October 28, 2020 05:22 AM RSS

Market Valuation Indicator Has Never Been This Unbalanced

  • Wall Street Rebel | James DiGeorgia
  • 09/20/2020 2:45 PM
Market Valuation Indicator Has Never Been This Unbalanced

CFRA is an independent equity research firm that acquired S&P’s Equity Research department on October 1, 2016. CFRA Chief Investment Strategist Sam Stovall, the author of The Seven Rules of Wall Street, is warning that the valuation between growth and value stock returns may be predicting a significant correction for the U.S. stock market.


Sam Stovall is a well-known Wall Street stock market analyst who focuses on market history and valuations and industry momentum strategies. Stovall writes a weekly investment piece on CFRA’s MarketScope Advisor platform that many of the most influential market players read without fail. In one of his recent issues, Sam tells his readers that he has been watching the rolling 12-month differential between growth and value stock returns. As of August 31, 2020, the differential was at its highest month-ending level in the history of the stock market.

As we entered September, that level was almost 60% higher than its two-standard deviation threshold, and surpasses and according to Stovall…

“The highs set during the tech bubble of the late 1990s.”

Stovall is correct about the imbalance.
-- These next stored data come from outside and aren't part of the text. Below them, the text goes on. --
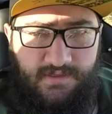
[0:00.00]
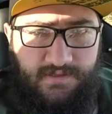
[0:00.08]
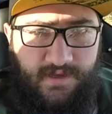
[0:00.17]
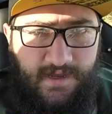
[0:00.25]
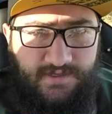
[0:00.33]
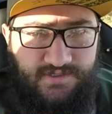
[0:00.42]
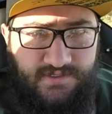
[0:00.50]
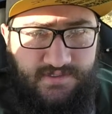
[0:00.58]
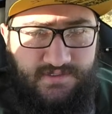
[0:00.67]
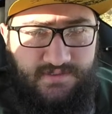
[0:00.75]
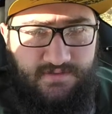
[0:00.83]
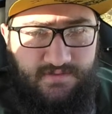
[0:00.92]

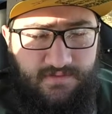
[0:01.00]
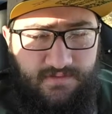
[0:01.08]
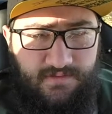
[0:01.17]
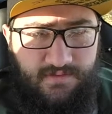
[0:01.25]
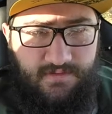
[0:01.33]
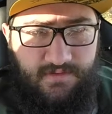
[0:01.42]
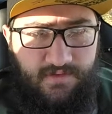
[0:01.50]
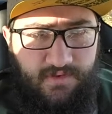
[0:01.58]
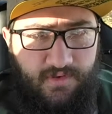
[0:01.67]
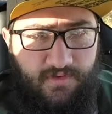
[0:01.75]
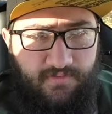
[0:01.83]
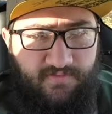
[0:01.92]
Dodge's
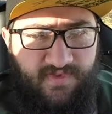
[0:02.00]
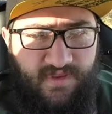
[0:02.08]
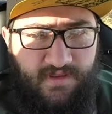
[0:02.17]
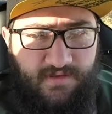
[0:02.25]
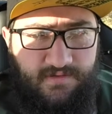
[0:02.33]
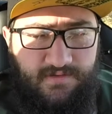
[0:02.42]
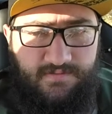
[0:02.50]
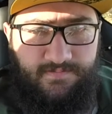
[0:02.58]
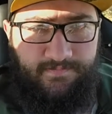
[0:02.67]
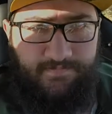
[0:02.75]
new vehicle.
What’s more, the last time that growth stock and value stock valuations were this disconnected, the U.S. stock market corrected itself. It collapsed back into the lower-priced value, as we saw dramatically in 2000 (see chart below).

Stovall points out, by the way, that the principal sectors dominating “growth” are tech, consumer discretionary, and communication services.

Alt: (S&P Growth vs. Value chart)

Stovall points out that…

“Currently, the S&P 500 Growth Index has risen roughly 56% from March 23 through Friday’s close, while the S&P 500 Value Index has gained about 38%. And even following the big correction, we saw in growth stocks to kick off September, the divergence between value and growth is still the highest since late 1999“.

Stovall went on to say during an interview he gave Fortune, this is

“A concern for me, but it doesn’t really seem to be a concern for the market, at least in the near term.”

Looking back at the big stock market bubble in 2000, Stovall told Fortune …

“Back then, maybe we were worried about tech individually, whereas today, maybe the concern is more to do with growth versus value

“I feel as if we’re in a bubble, at least based on the growth versus value disconnect, but instead of it being a bubble that requires the entire market to blow up, maybe it’s more like, here’s a reason why we will probably go through some rotation from growth into value.”

Stovall isn’t the only analyst paying attention to the imbalance of these two areas of the market when measured against one another. Analysts Toni Sacconaghi of AllianceBernstein issued a note to his firm’s clients on Monday that pointed out that over the past few years, there has been…

 “Unprecedented migration” (into to growth stocks, and the) “strength and sustainability of this growth rally in tech and the broader market is probably the biggest question among investors today.”

Still, most analysts on Wall Street are undeterred by this warning sign for the stock market. Analysts at Goldman Sachs issued a note this past Wednesday saying, “growth is more valuable to investors than ever in the low-interest-rate environment that is likely to persist for years.” They point out growth stocks have outperformed value stocks during the past one, three, five, and ten years.

Goldman Sachs’s last note on the subject also points out that while there may be “short-term disruptions,” overall, “investor demand for secular growth will persist.” In doing so, the investment banking firm says this has been and may continue to be driven due to Federal Reserves’ renewed commitment to keep interest rates at roughly zero likely through 2023.

Despite Goldman Sachs’s opinion, this imbalance may be an important market signal that the next market bubble burst is approaching and Stovall’s word of caution in his last week’s issue…

 Today, we’ve got to be careful. Maybe growth is the new tech” is on point.